(TASK INPUT Opens)

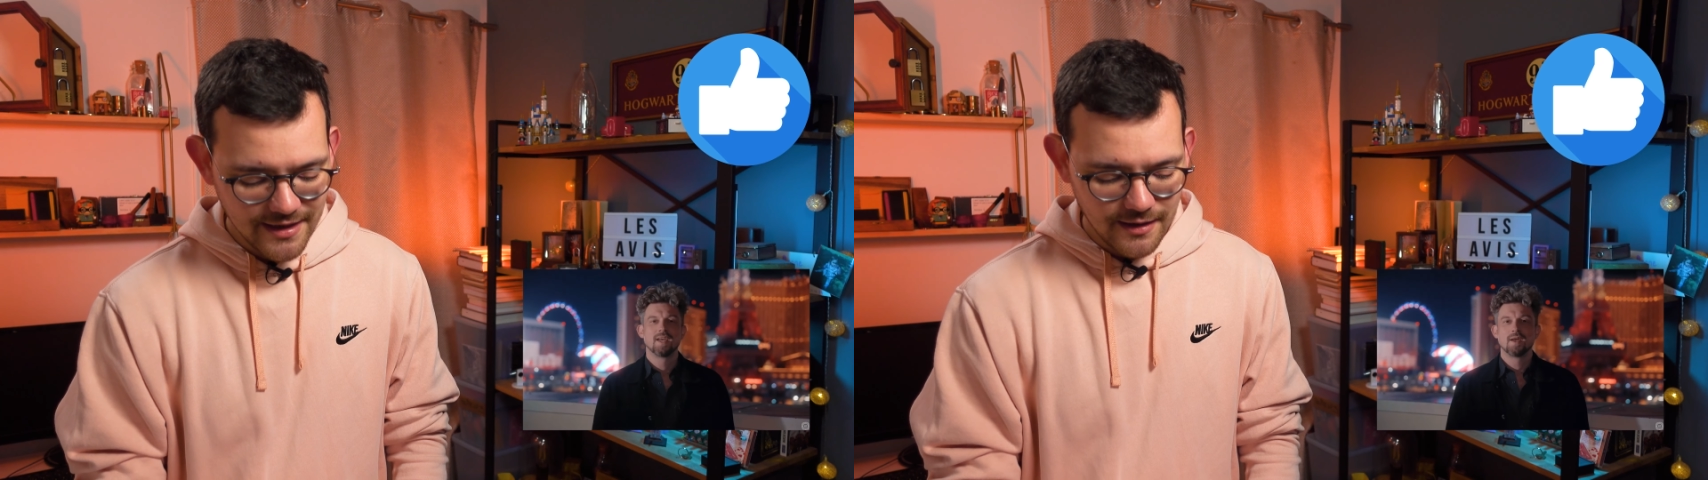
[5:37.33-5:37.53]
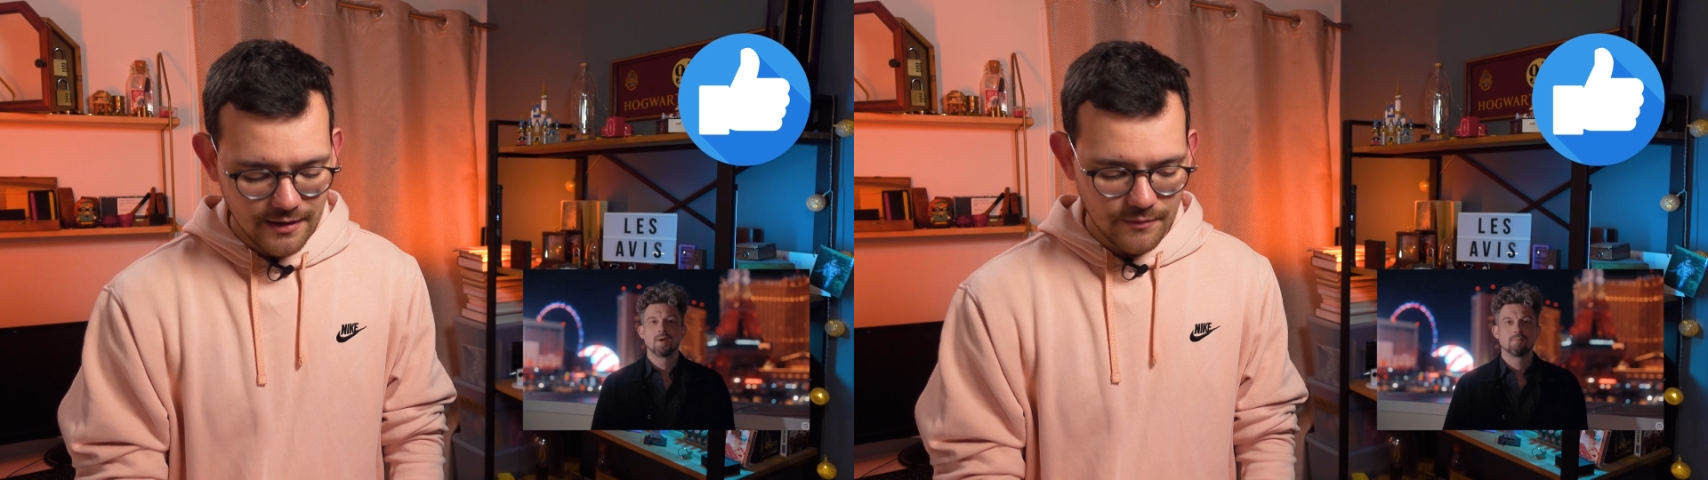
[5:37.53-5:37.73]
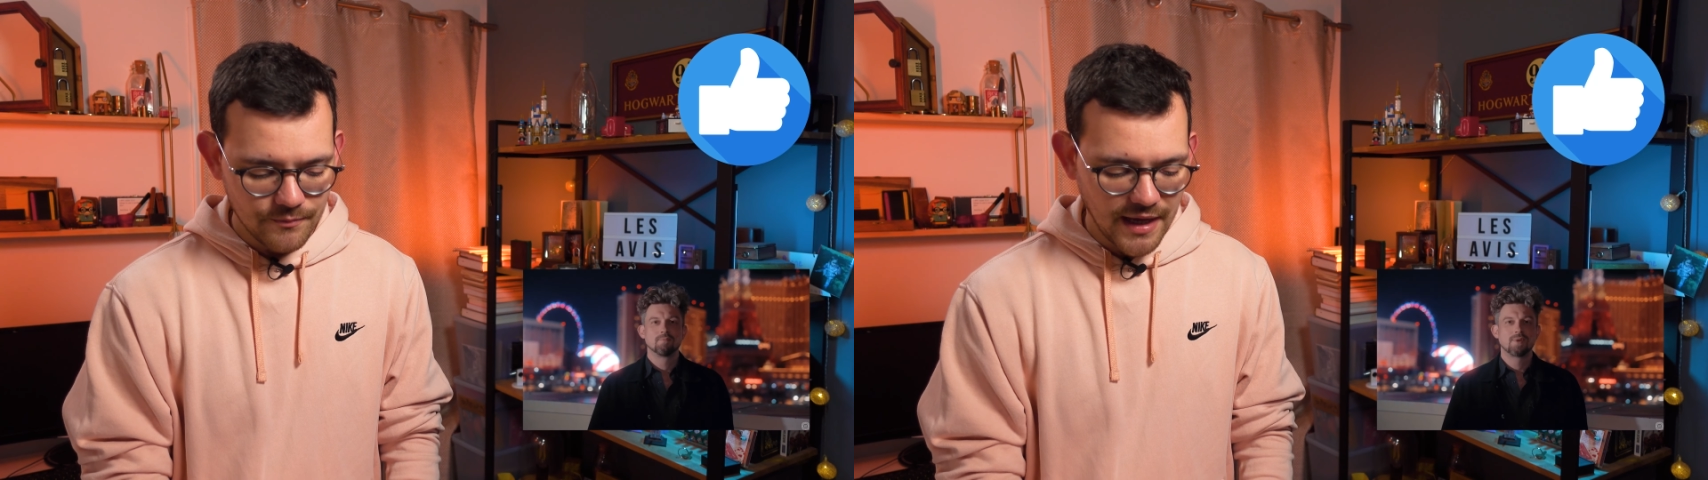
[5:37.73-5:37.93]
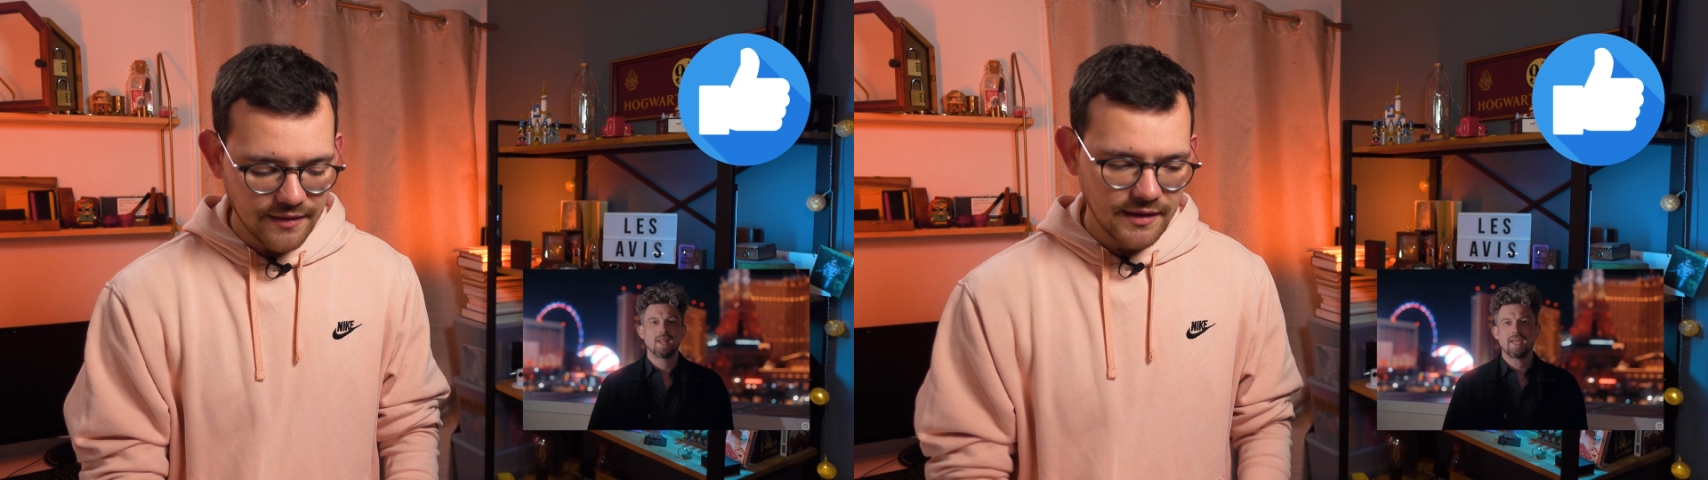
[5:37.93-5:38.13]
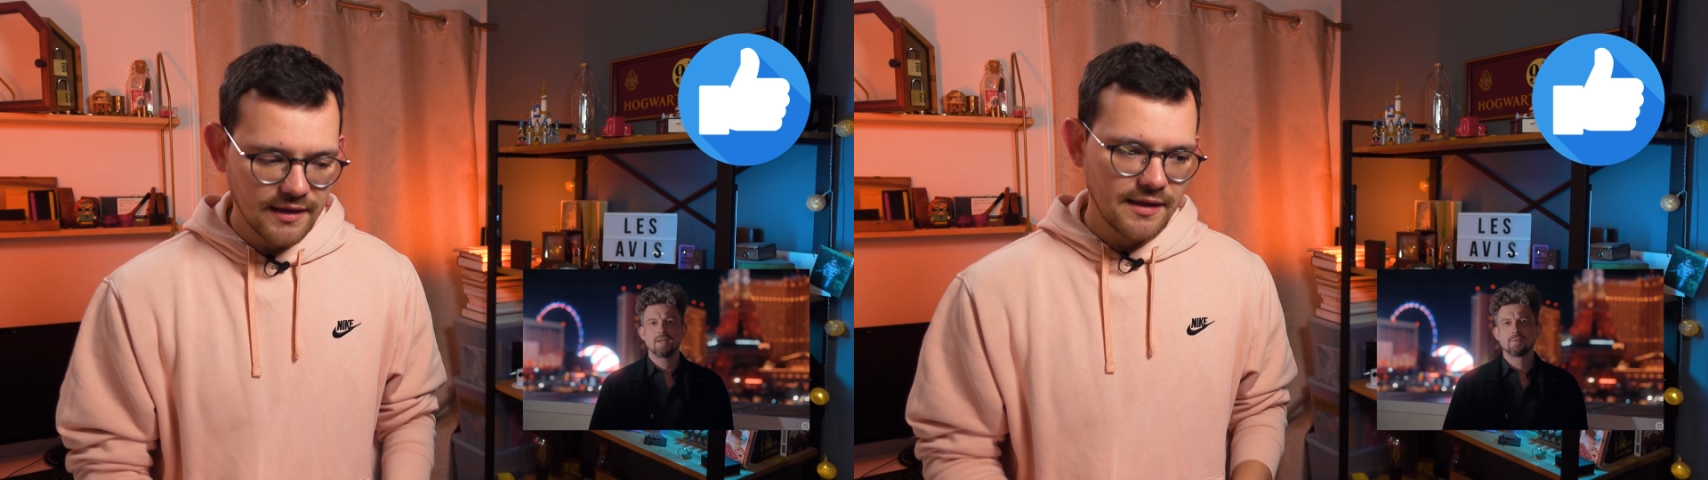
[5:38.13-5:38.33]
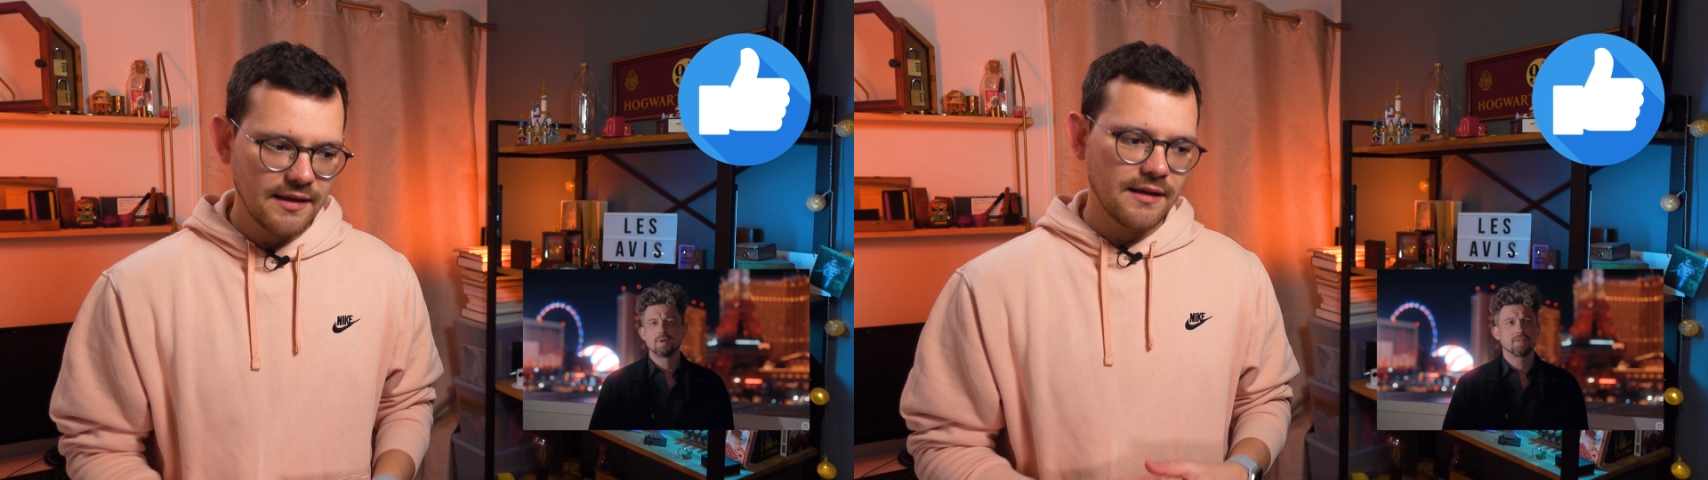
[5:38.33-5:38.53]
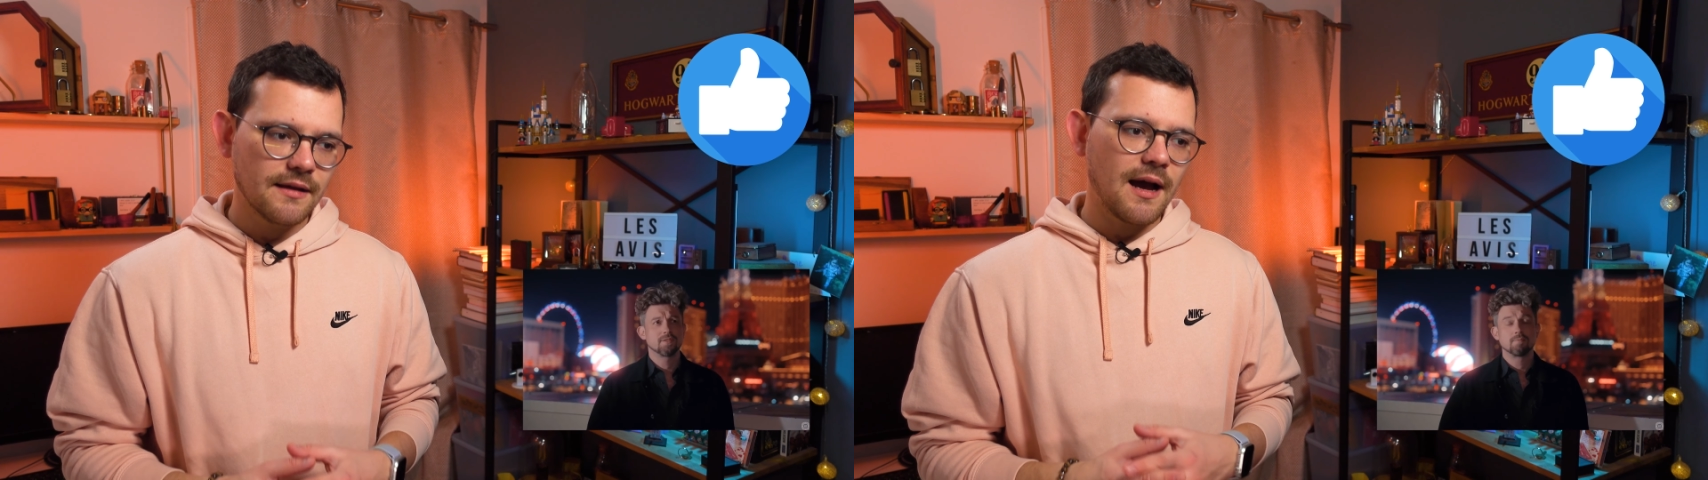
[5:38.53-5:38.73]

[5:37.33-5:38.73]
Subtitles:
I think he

(TASK INPUT Closes)

WHAT IS REQUIRED :: Quote all the records verbatim, dropping any pictures from your copy.

TASK RESPONSE ::
[5:37.33-5:37.53]
[5:37.53-5:37.73]
[5:37.73-5:37.93]
[5:37.93-5:38.13]
[5:38.13-5:38.33]
[5:38.33-5:38.53]
[5:38.53-5:38.73]

[5:37.33-5:38.73]
Subtitles:
I think he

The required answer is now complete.